Collected data:
---+---

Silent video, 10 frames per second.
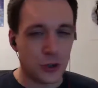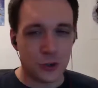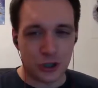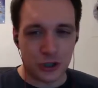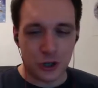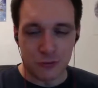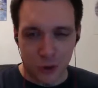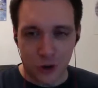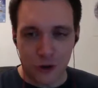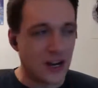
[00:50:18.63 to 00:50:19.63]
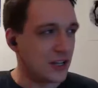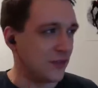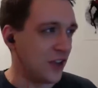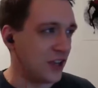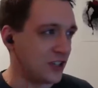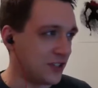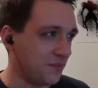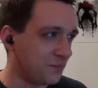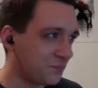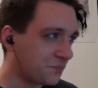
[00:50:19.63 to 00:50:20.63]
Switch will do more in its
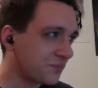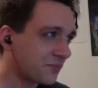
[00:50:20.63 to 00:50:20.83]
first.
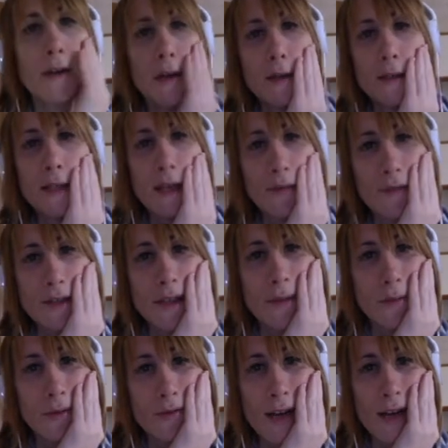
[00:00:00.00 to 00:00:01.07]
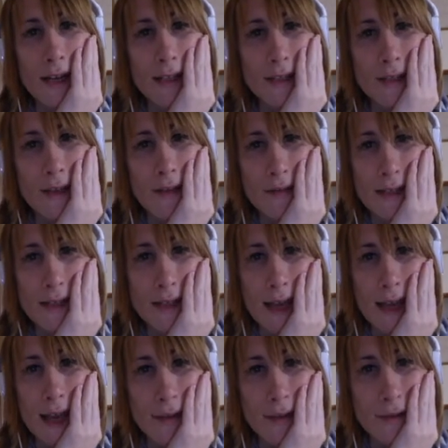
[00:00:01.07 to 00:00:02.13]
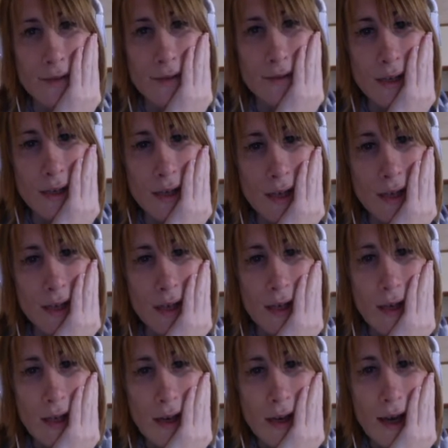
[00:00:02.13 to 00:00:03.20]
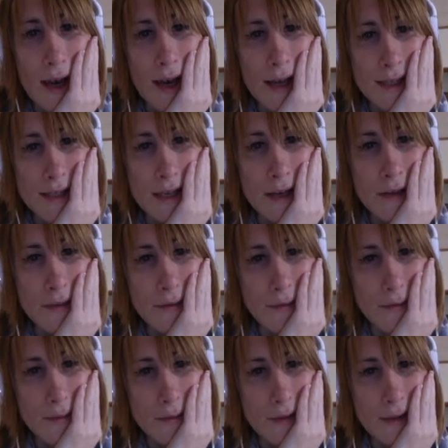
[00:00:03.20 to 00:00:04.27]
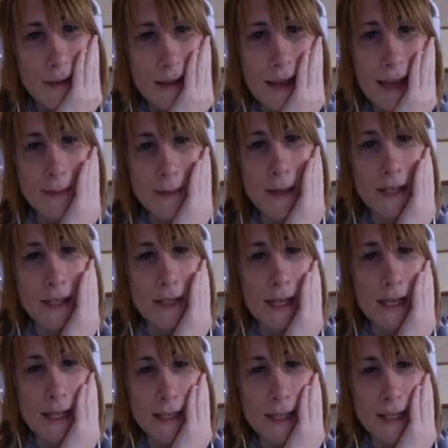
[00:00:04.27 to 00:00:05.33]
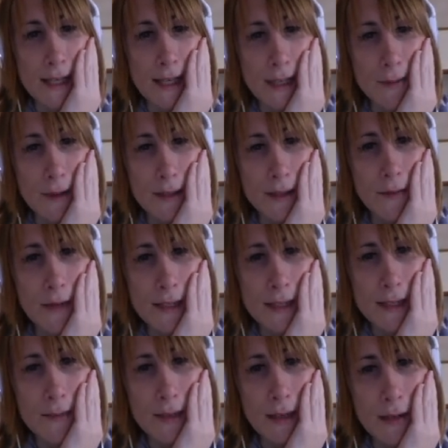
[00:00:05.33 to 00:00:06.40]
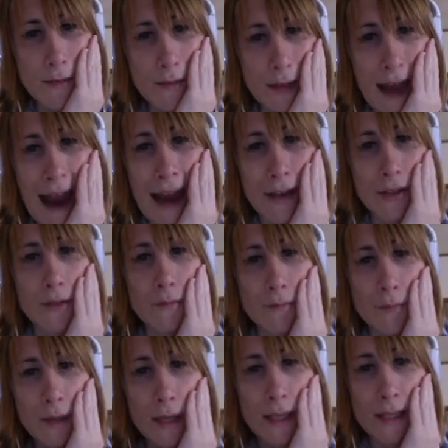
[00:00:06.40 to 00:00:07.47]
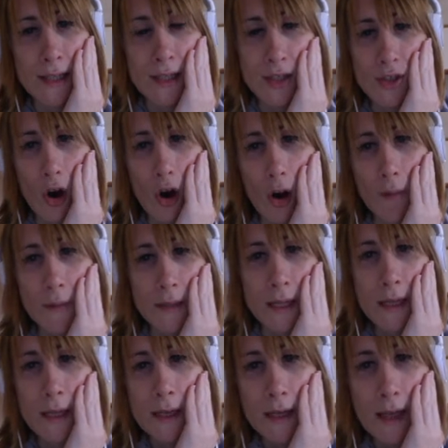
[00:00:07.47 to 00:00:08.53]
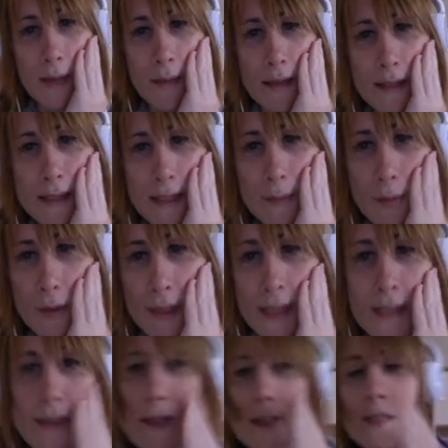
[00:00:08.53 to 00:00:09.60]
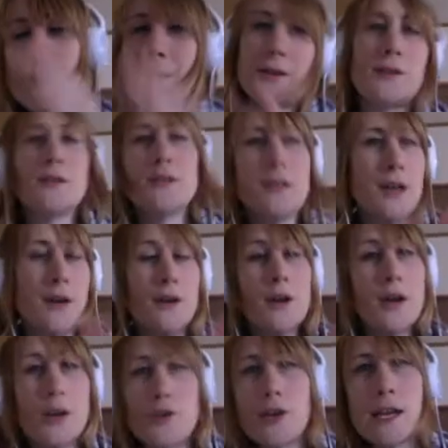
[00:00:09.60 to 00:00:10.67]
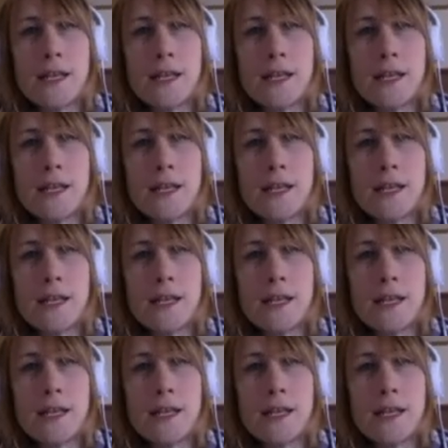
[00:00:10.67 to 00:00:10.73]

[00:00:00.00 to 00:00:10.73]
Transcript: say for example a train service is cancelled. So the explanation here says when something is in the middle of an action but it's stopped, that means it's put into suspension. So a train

---+---

* **Exercise requirements**:
Your job is to repeat every entry exactly, keeping all pictures out of the copy.

* **Response below**:
Silent video, 10 frames per second.
[00:50:18.63 to 00:50:19.63]
[00:50:19.63 to 00:50:20.63]
Switch will do more in its
[00:50:20.63 to 00:50:20.83]
first.
[00:00:00.00 to 00:00:01.07]
[00:00:01.07 to 00:00:02.13]
[00:00:02.13 to 00:00:03.20]
[00:00:03.20 to 00:00:04.27]
[00:00:04.27 to 00:00:05.33]
[00:00:05.33 to 00:00:06.40]
[00:00:06.40 to 00:00:07.47]
[00:00:07.47 to 00:00:08.53]
[00:00:08.53 to 00:00:09.60]
[00:00:09.60 to 00:00:10.67]
[00:00:10.67 to 00:00:10.73]

[00:00:00.00 to 00:00:10.73]
Transcript: say for example a train service is cancelled. So the explanation here says when something is in the middle of an action but it's stopped, that means it's put into suspension. So a train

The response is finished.